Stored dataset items
★ ★ ★ ★

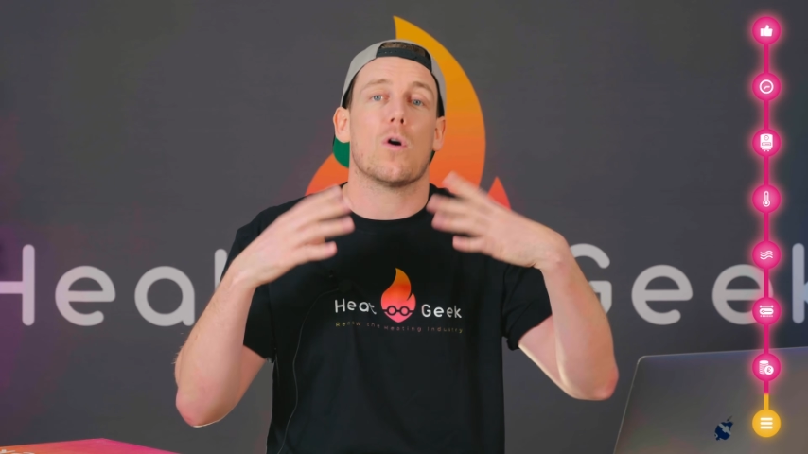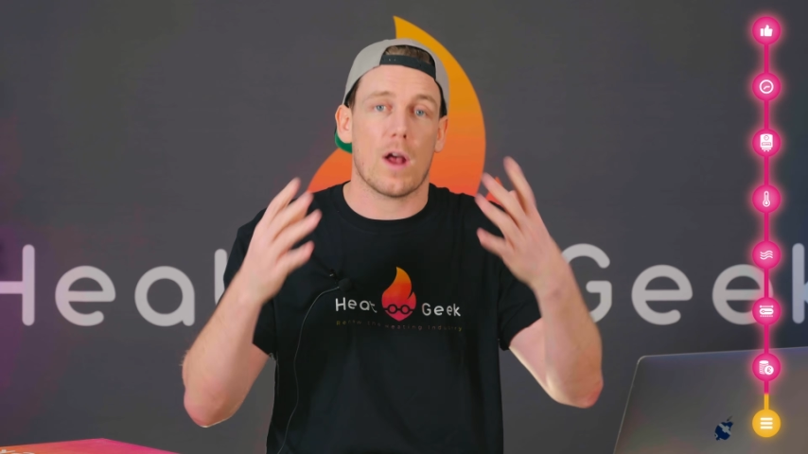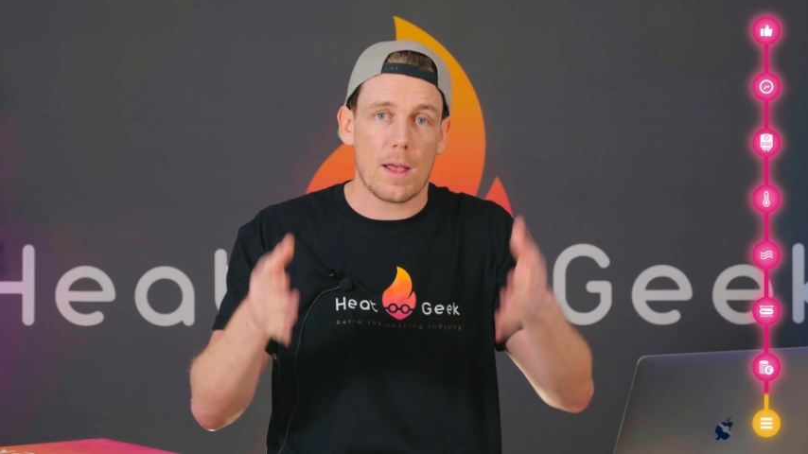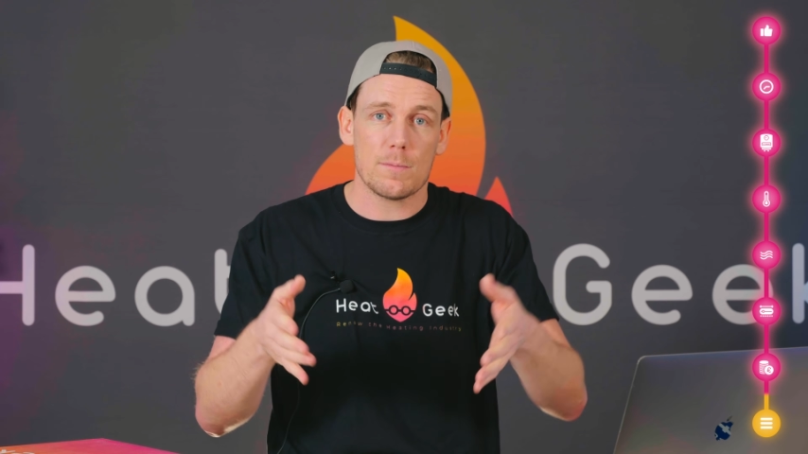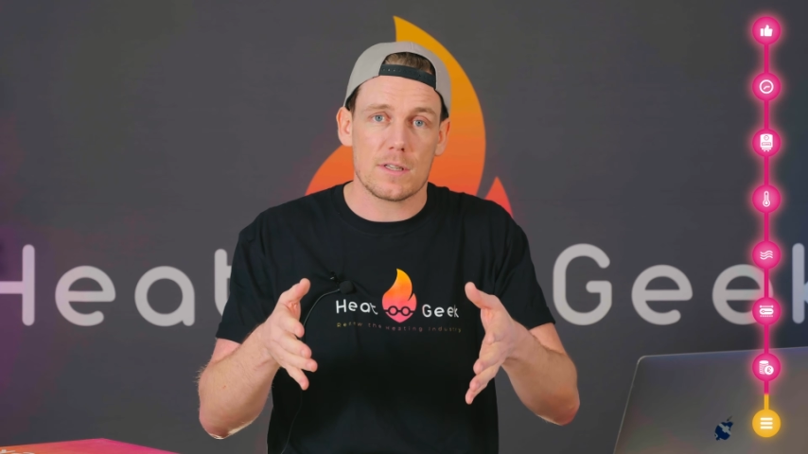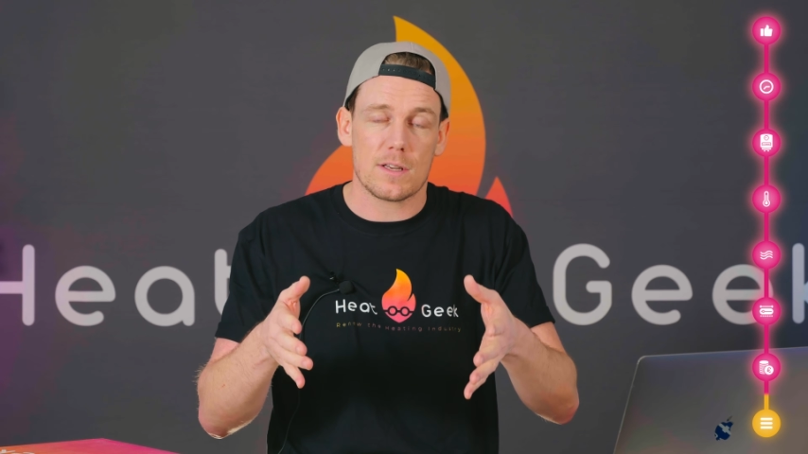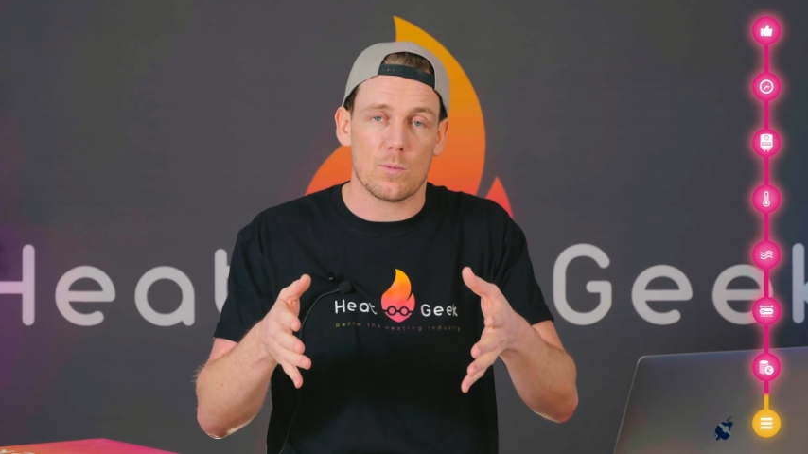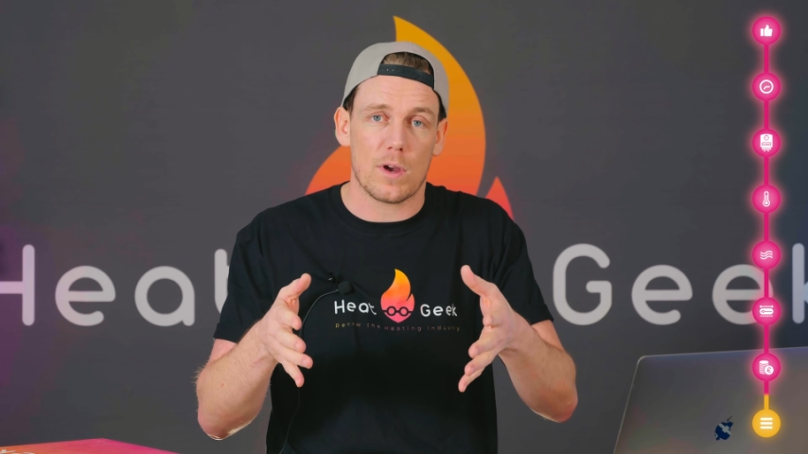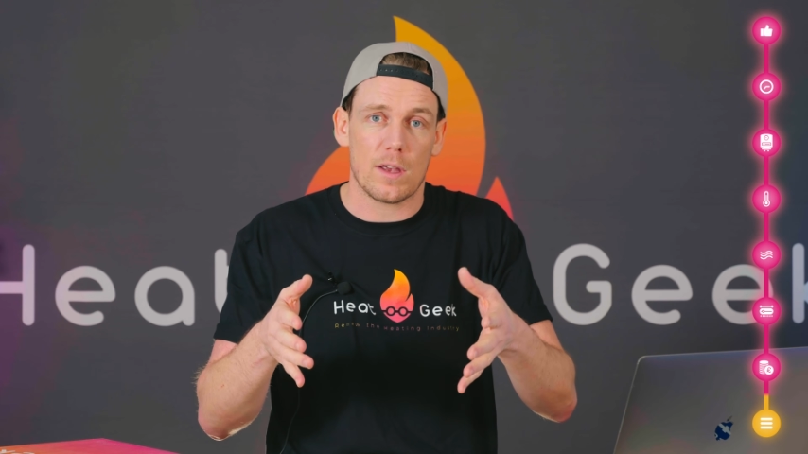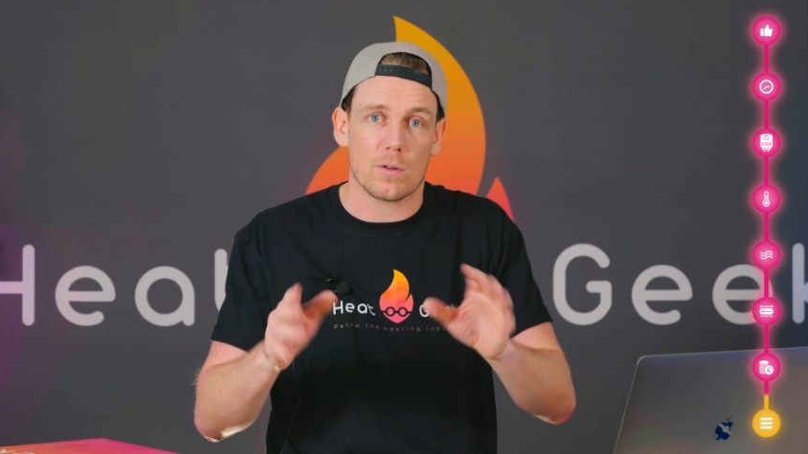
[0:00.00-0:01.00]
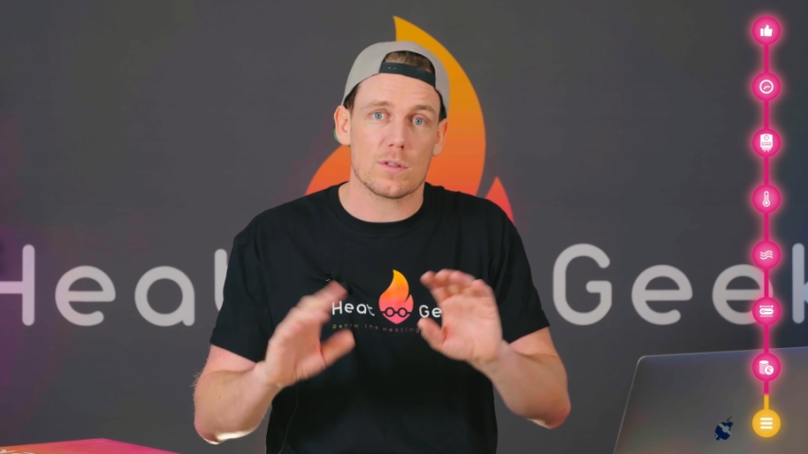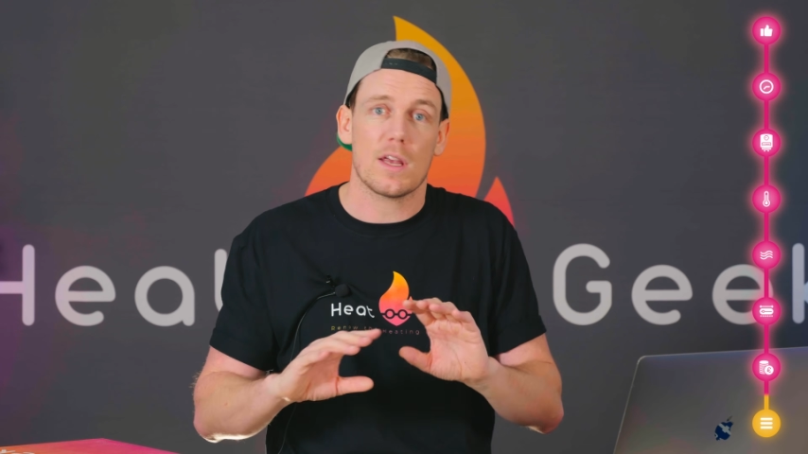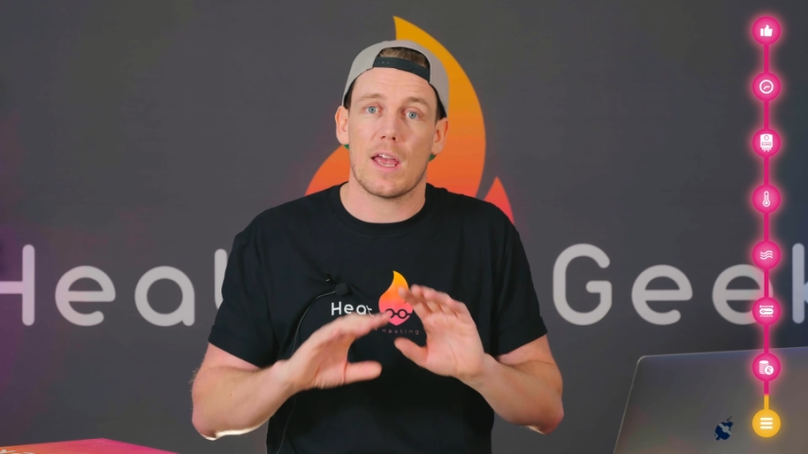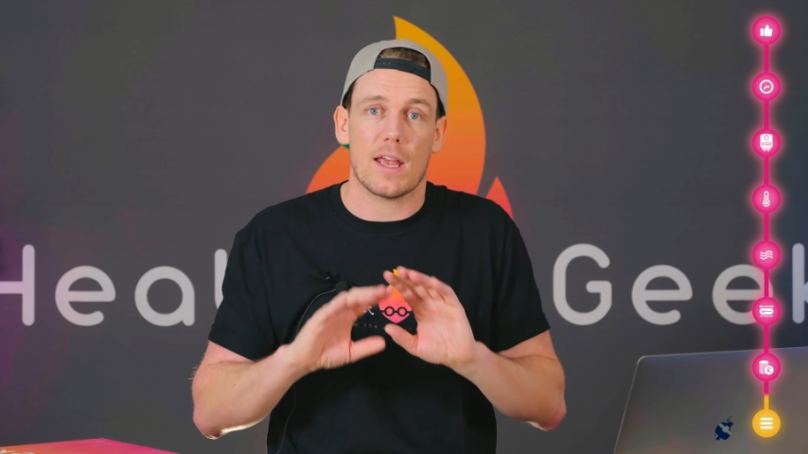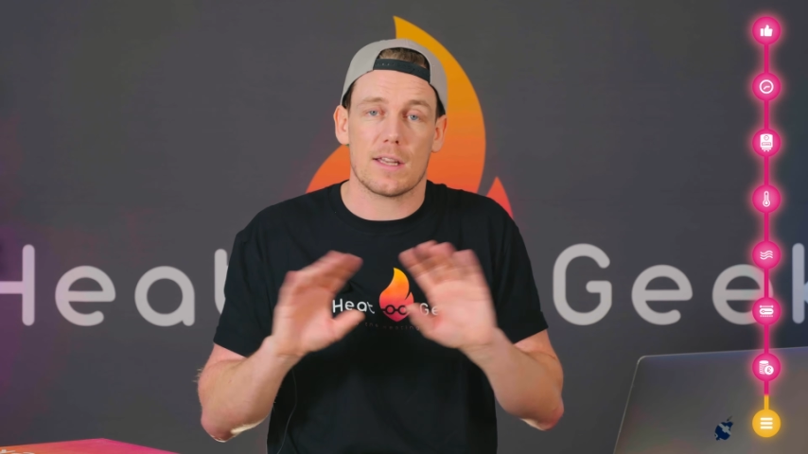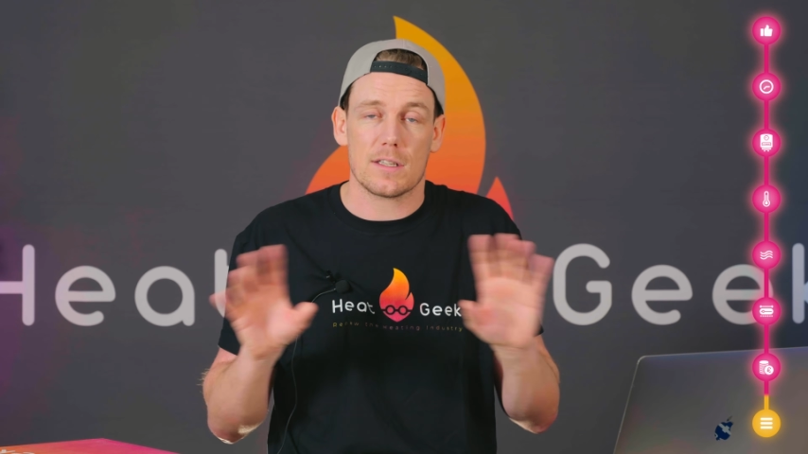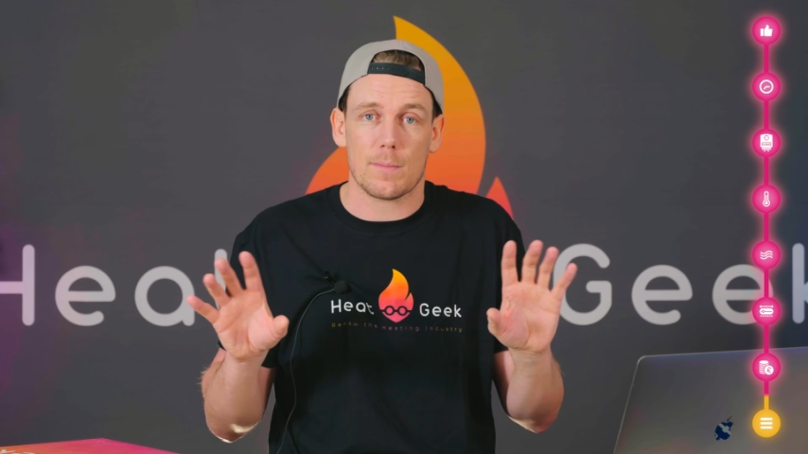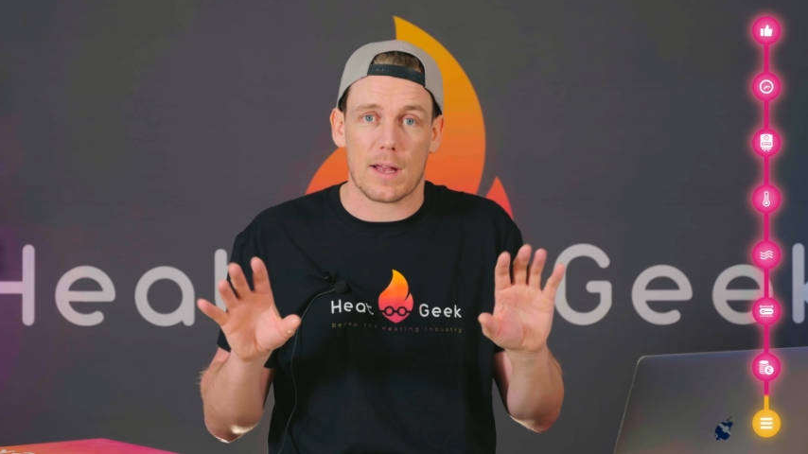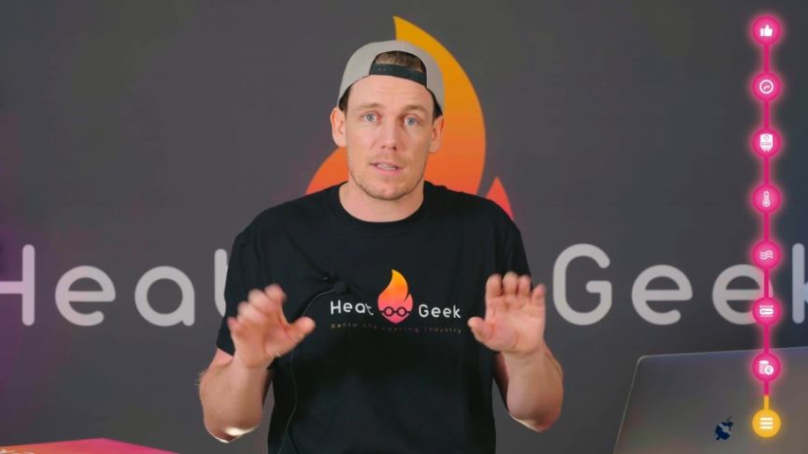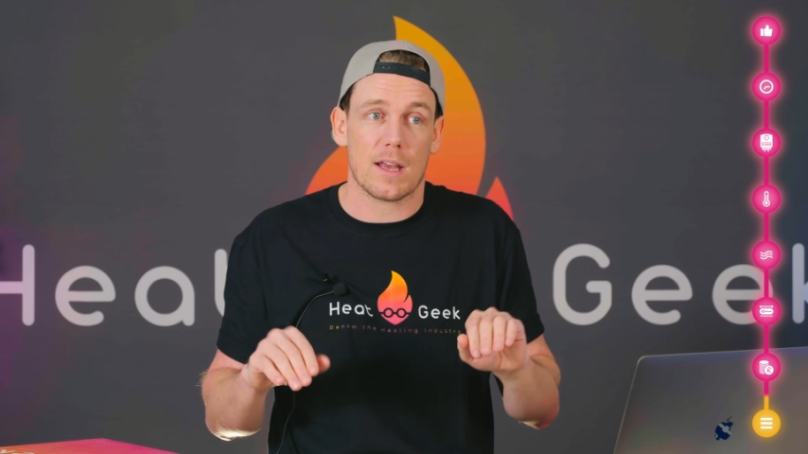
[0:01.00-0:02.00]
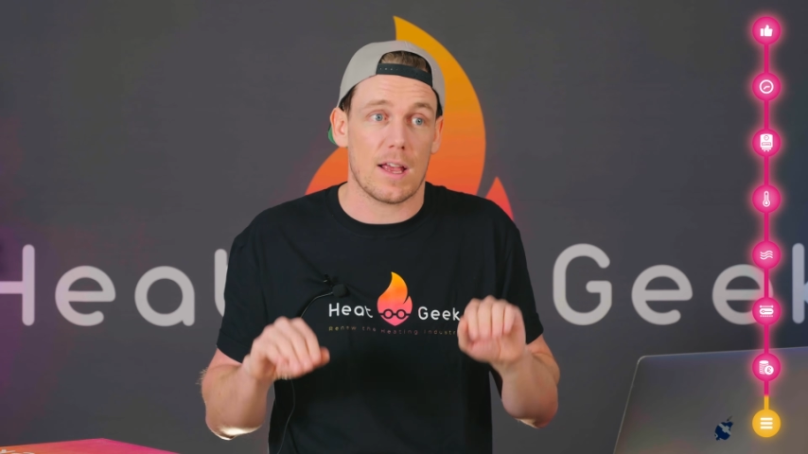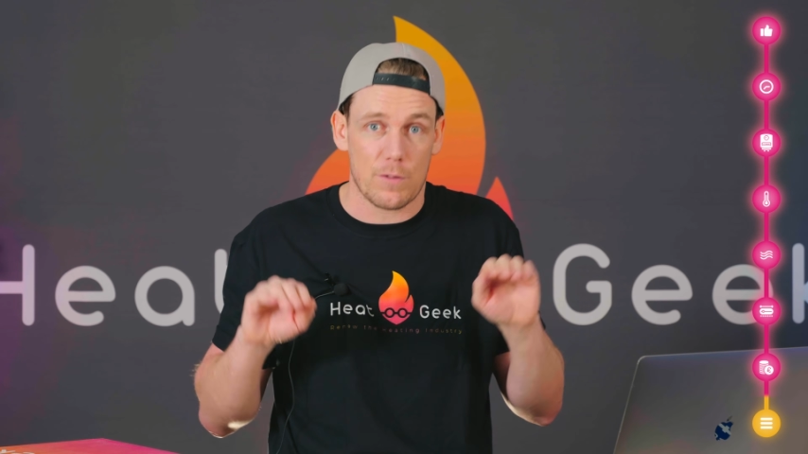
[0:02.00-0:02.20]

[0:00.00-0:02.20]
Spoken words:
or hamsters in wheels, it doesn't matter.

★ ★ ★ ★

* **ACTIVITY**
Give back the data exactly. Pictures stay out.

* **RESULT FOR THIS EXERCISE**
[0:00.00-0:01.00]
[0:01.00-0:02.00]
[0:02.00-0:02.20]

[0:00.00-0:02.20]
Spoken words:
or hamsters in wheels, it doesn't matter.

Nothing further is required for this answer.